EASA and artificial intelligence specialist Daedalean have completed a 10-month study to pave the way for machine learning and neural network technology to be employed in safety-critical aviation applications. Findings in the just-published Concepts of Design Assurance for Neural Networks (CoDANN II) report, combined with last year's first-phase CoDANN study, were part of the proposed guidance for Level 1 machine learning applications that the European safety agency released for public consultation in April.
Level 1 applications cover the use of artificial intelligence and machine learning technology to assist humans in operating aircraft. More advanced Level 2 and 3 applications cover, respectively, human/machine collaboration and the so-called more autonomous machine. Under Level 2, either the human would perform a function and have it monitored by the machine or vice versa. Under Level 3, a machine would perform functions with no human intervention in operations, but there would still be human involvement for design and oversight functions.
Under EASA’s roadmap for the implementation of artificial intelligence, the first usable guidance for Level 1 human assistance/augmentation and Level 2 human/machine collaboration applications would be available, respectively, this year and in 2022 under an “exploration and first guidance” phase that is due to run through 2024. The more advanced applications called for by later parts of Levels 1 and 2, and also Level 3’s more autonomous machine phase will then be rolled out through 2028.
The EASA roadmap does not explicitly indicate how the guidance may directly lead to increasing levels of autonomous operation in eVTOL aircraft.
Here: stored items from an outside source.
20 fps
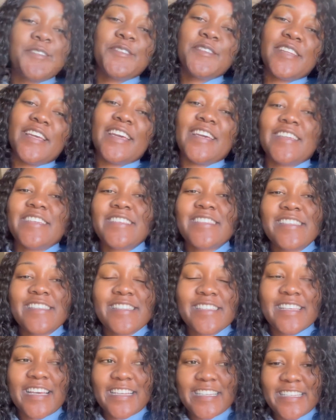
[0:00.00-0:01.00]
today it is
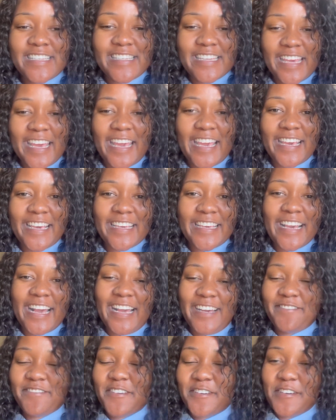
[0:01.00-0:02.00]
Sunday.
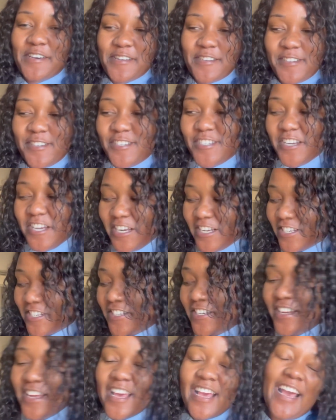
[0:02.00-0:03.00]
I'm going to church
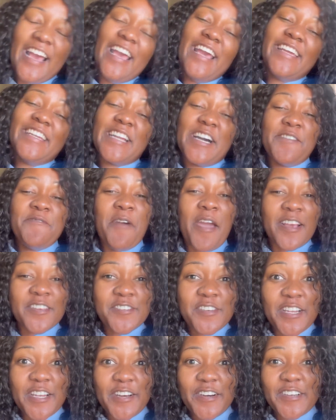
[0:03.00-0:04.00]
and I'm
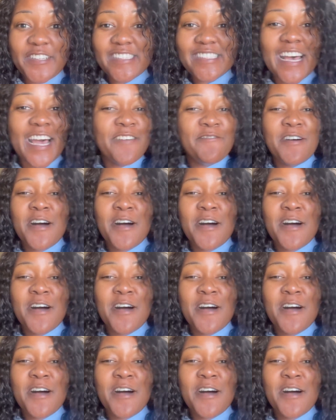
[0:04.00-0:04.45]
actually on time.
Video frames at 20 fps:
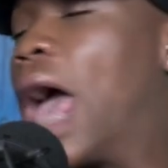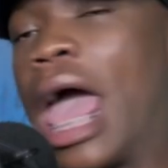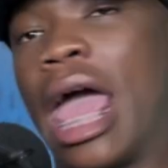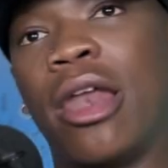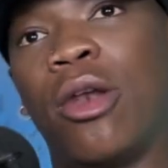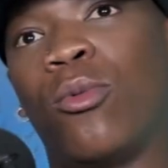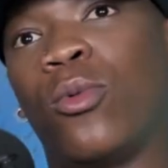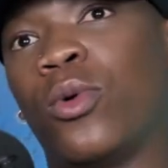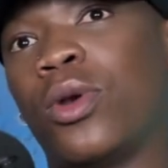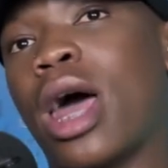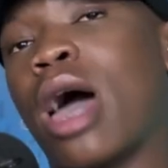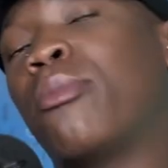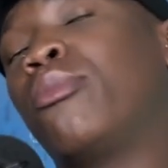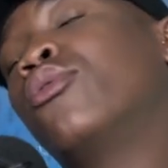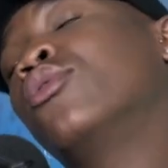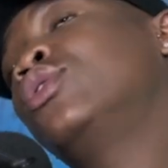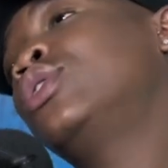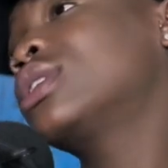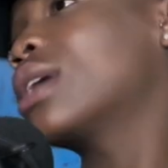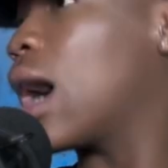And would
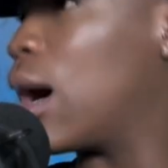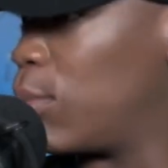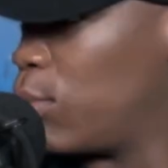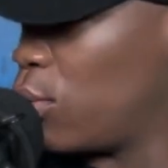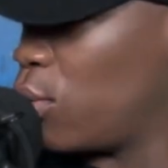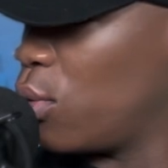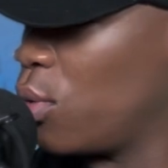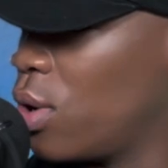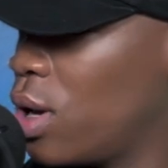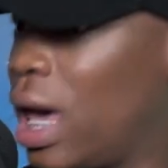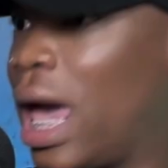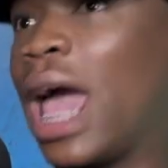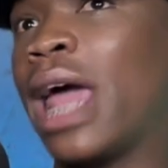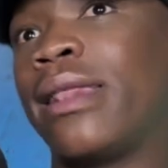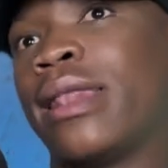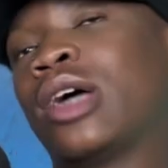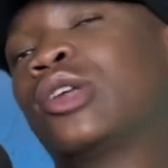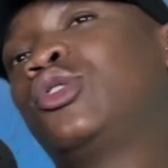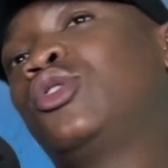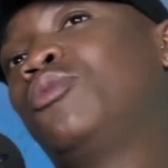approach Kamu, and
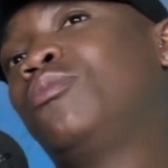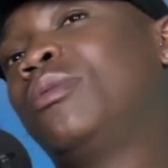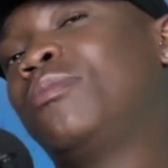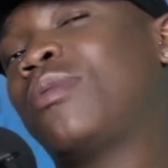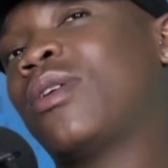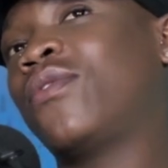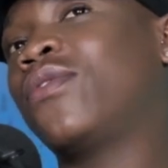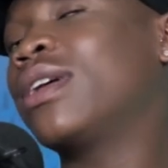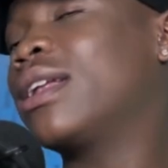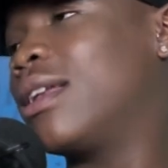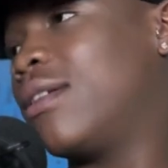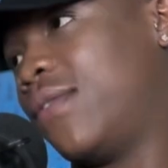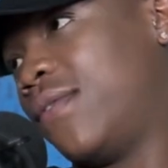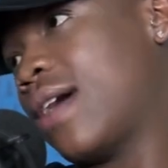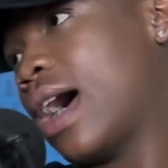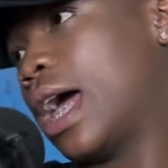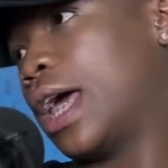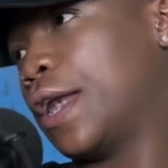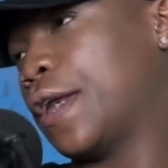that should be perfectly fine.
However, the timeline does show single-pilot commercial air transport operations in airliners being supported by artificial intelligence and machine learning by around 2030, with fully autonomous commercial air transport operations taking place by 2035.
The 136-page CoDANN II report considers aspects of machine learning and neural network technology not covered in the earlier collaboration between EASA and Switzerland-based Daedalean. It also addresses so-called artificial intelligence building blocks linked to the EASA roadmap and steps to mature the concept of learning assurance. The partners have developed what they call a W-shaped development process, which is described in a blog on design assurance for neural networks published by Daedalean in April.
The CoDANN II report covers the implementation and inference parts of this W-shaped process, including hardware, software, and systems and how they can be developed and deployed. It also discusses the required system safety assessment process and how the concept of explainability for neural networks can be defined and applied.
Daedalean used its visual traffic detection system as a use case for the joint study with EASA. The company said that the complex machine learning-based system is representative of planned commercial technology and illustrates the anticipated safety benefits for future airborne applications.